The synthetic division table is:
$$ \begin{array}{c|rrrrr}1&-3&-2&3&1&-2\\& & -3& -5& -2& \color{black}{-1} \\ \hline &\color{blue}{-3}&\color{blue}{-5}&\color{blue}{-2}&\color{blue}{-1}&\color{orangered}{-3} \end{array} $$Because the remainder $ \left( \color{red}{ -3 } \right) $ is not zero, we conclude that the $ x-1 $ is not a factor of $ -3x^{4}-2x^{3}+3x^{2}+x-2$.
First we need to create a synthetic division table.
Step 1 : Write down the coefficients of the dividend into division table. Put the zero from $ x -1 = 0 $ ( $ x = \color{blue}{ 1 } $ ) at the left.

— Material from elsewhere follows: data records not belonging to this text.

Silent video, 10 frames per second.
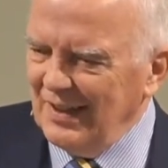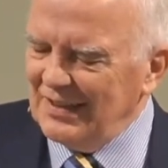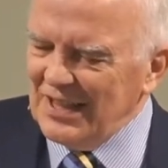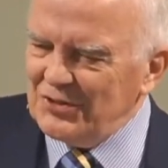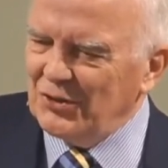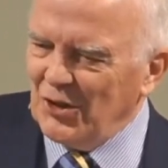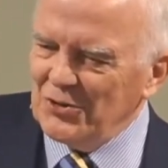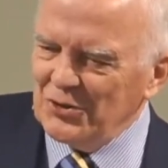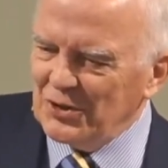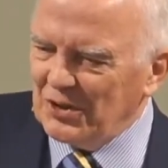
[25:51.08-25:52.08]
And later
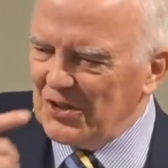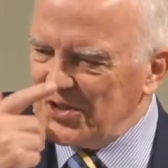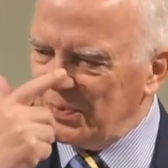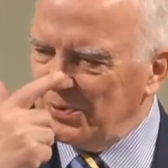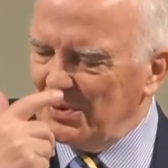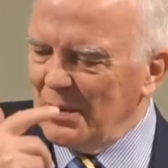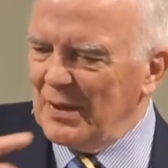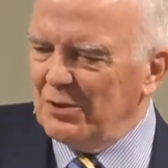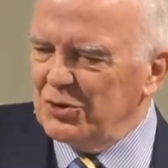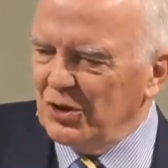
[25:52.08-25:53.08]
on in the gospel, you
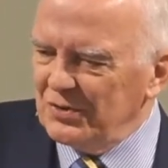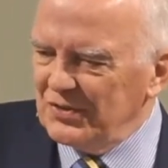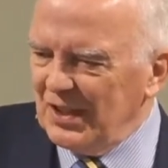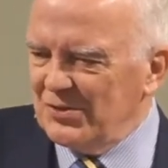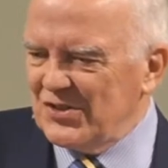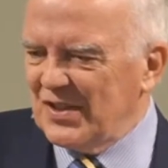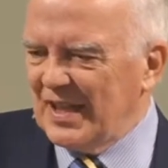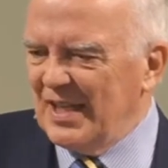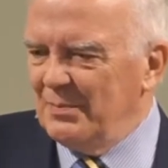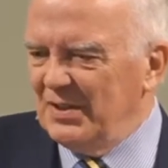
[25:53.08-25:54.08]
remember how John tells us
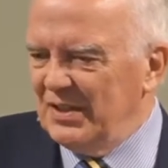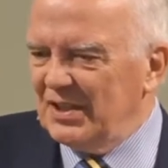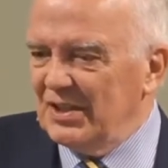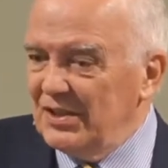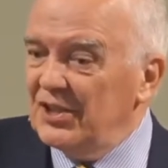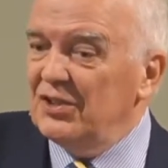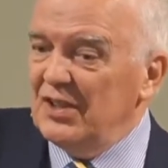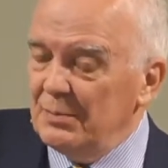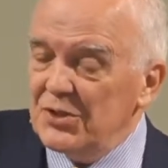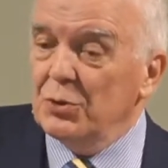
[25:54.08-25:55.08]
again about
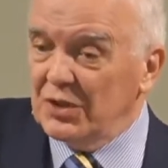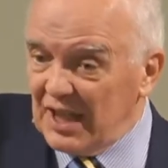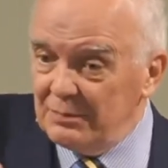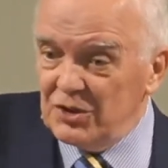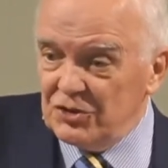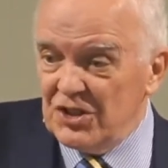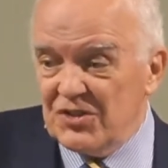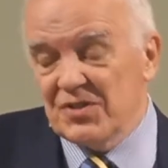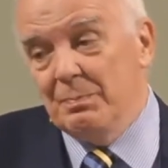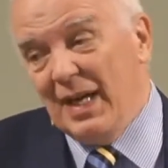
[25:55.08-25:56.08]
Nicodemus who came to
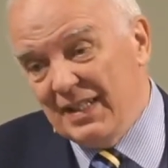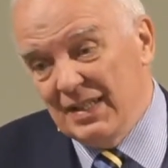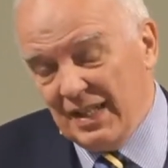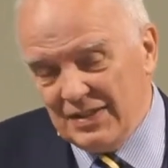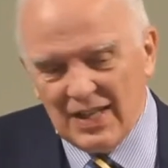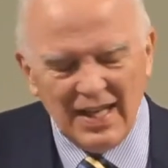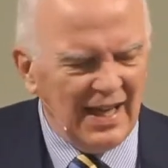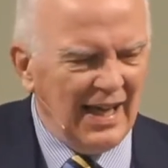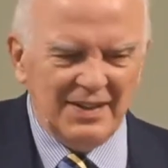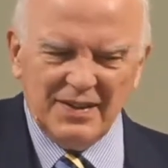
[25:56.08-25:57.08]
Jesus by night?
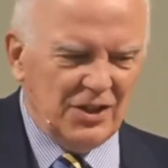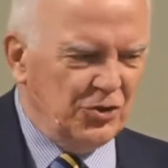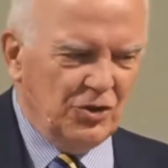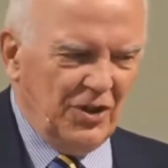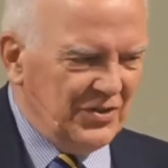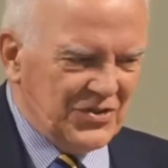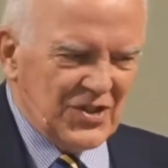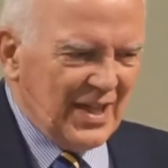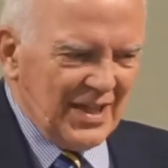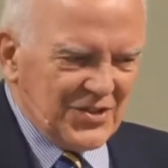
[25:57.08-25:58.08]
I think John is
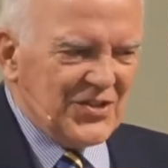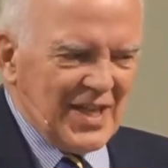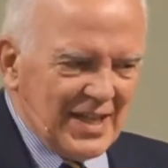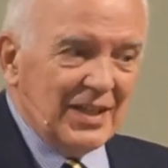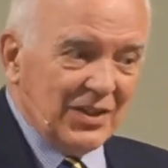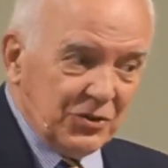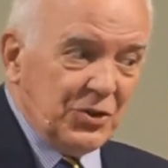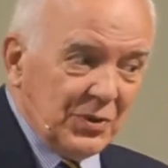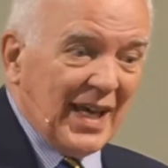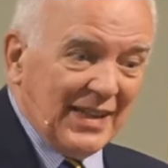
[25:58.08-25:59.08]
saying, do
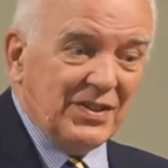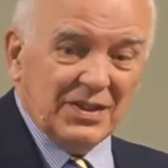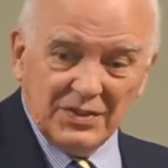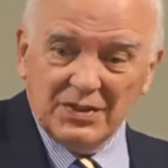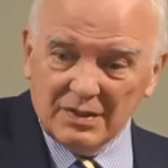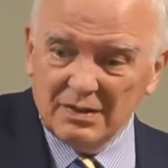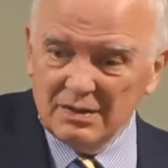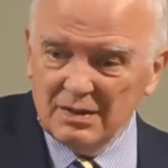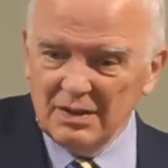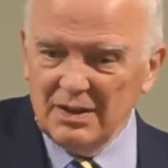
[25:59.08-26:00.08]
you get it?
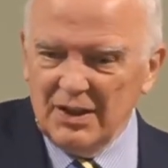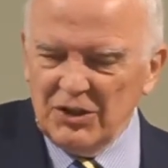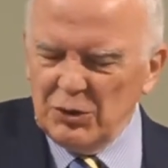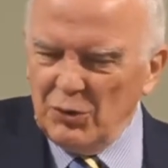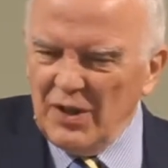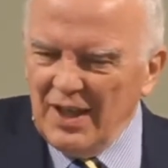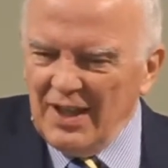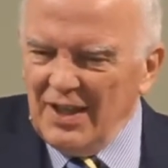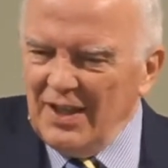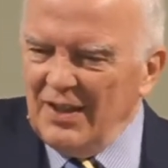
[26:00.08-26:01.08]
You know,
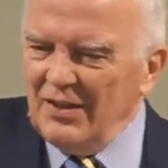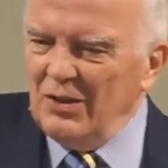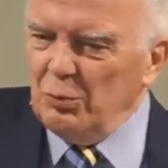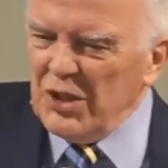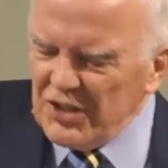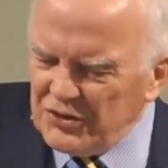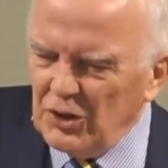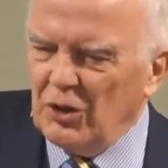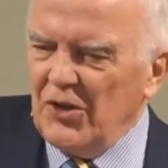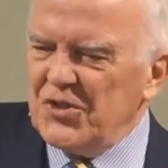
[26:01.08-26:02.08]
we read the
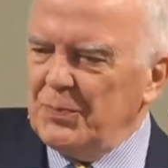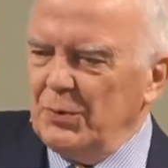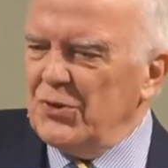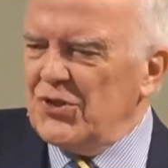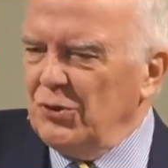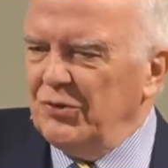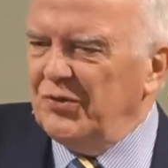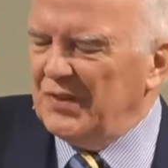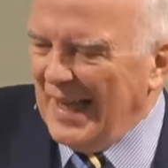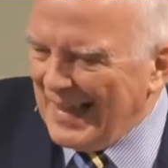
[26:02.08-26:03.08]
gospel so
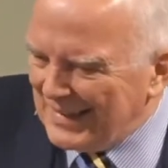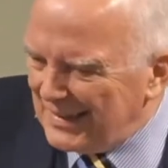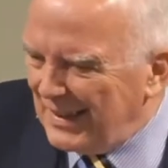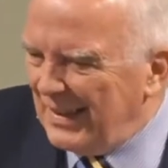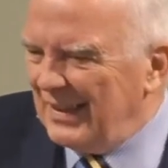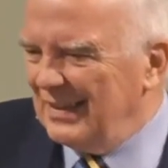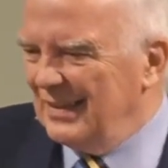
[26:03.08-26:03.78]
flatly.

$$ \begin{array}{c|rrrrr}\color{blue}{1}&-3&-2&3&1&-2\\& & & & & \\ \hline &&&&& \end{array} $$Step 1 : Bring down the leading coefficient to the bottom row.
$$ \begin{array}{c|rrrrr}1&\color{orangered}{ -3 }&-2&3&1&-2\\& & & & & \\ \hline &\color{orangered}{-3}&&&& \end{array} $$Step 2 : Multiply by the number on the left, and carry the result into the next column: $ \color{blue}{ 1 } \cdot \color{blue}{ \left( -3 \right) } = \color{blue}{ -3 } $.
$$ \begin{array}{c|rrrrr}\color{blue}{1}&-3&-2&3&1&-2\\& & \color{blue}{-3} & & & \\ \hline &\color{blue}{-3}&&&& \end{array} $$Step 3 : Add down last column: $ \color{orangered}{ -2 } + \color{orangered}{ \left( -3 \right) } = \color{orangered}{ -5 } $
$$ \begin{array}{c|rrrrr}1&-3&\color{orangered}{ -2 }&3&1&-2\\& & \color{orangered}{-3} & & & \\ \hline &-3&\color{orangered}{-5}&&& \end{array} $$Step 4 : Multiply by the number on the left, and carry the result into the next column: $ \color{blue}{ 1 } \cdot \color{blue}{ \left( -5 \right) } = \color{blue}{ -5 } $.
$$ \begin{array}{c|rrrrr}\color{blue}{1}&-3&-2&3&1&-2\\& & -3& \color{blue}{-5} & & \\ \hline &-3&\color{blue}{-5}&&& \end{array} $$Step 5 : Add down last column: $ \color{orangered}{ 3 } + \color{orangered}{ \left( -5 \right) } = \color{orangered}{ -2 } $
$$ \begin{array}{c|rrrrr}1&-3&-2&\color{orangered}{ 3 }&1&-2\\& & -3& \color{orangered}{-5} & & \\ \hline &-3&-5&\color{orangered}{-2}&& \end{array} $$Step 6 : Multiply by the number on the left, and carry the result into the next column: $ \color{blue}{ 1 } \cdot \color{blue}{ \left( -2 \right) } = \color{blue}{ -2 } $.
$$ \begin{array}{c|rrrrr}\color{blue}{1}&-3&-2&3&1&-2\\& & -3& -5& \color{blue}{-2} & \\ \hline &-3&-5&\color{blue}{-2}&& \end{array} $$Step 7 : Add down last column: $ \color{orangered}{ 1 } + \color{orangered}{ \left( -2 \right) } = \color{orangered}{ -1 } $
$$ \begin{array}{c|rrrrr}1&-3&-2&3&\color{orangered}{ 1 }&-2\\& & -3& -5& \color{orangered}{-2} & \\ \hline &-3&-5&-2&\color{orangered}{-1}& \end{array} $$Step 8 : Multiply by the number on the left, and carry the result into the next column: $ \color{blue}{ 1 } \cdot \color{blue}{ \left( -1 \right) } = \color{blue}{ -1 } $.
$$ \begin{array}{c|rrrrr}\color{blue}{1}&-3&-2&3&1&-2\\& & -3& -5& -2& \color{blue}{-1} \\ \hline &-3&-5&-2&\color{blue}{-1}& \end{array} $$Step 9 : Add down last column: $ \color{orangered}{ -2 } + \color{orangered}{ \left( -1 \right) } = \color{orangered}{ -3 } $
$$ \begin{array}{c|rrrrr}1&-3&-2&3&1&\color{orangered}{ -2 }\\& & -3& -5& -2& \color{orangered}{-1} \\ \hline &\color{blue}{-3}&\color{blue}{-5}&\color{blue}{-2}&\color{blue}{-1}&\color{orangered}{-3} \end{array} $$Remainder is the last entry in the bottom row $ \left(\color{red}{ -3 }\right)$.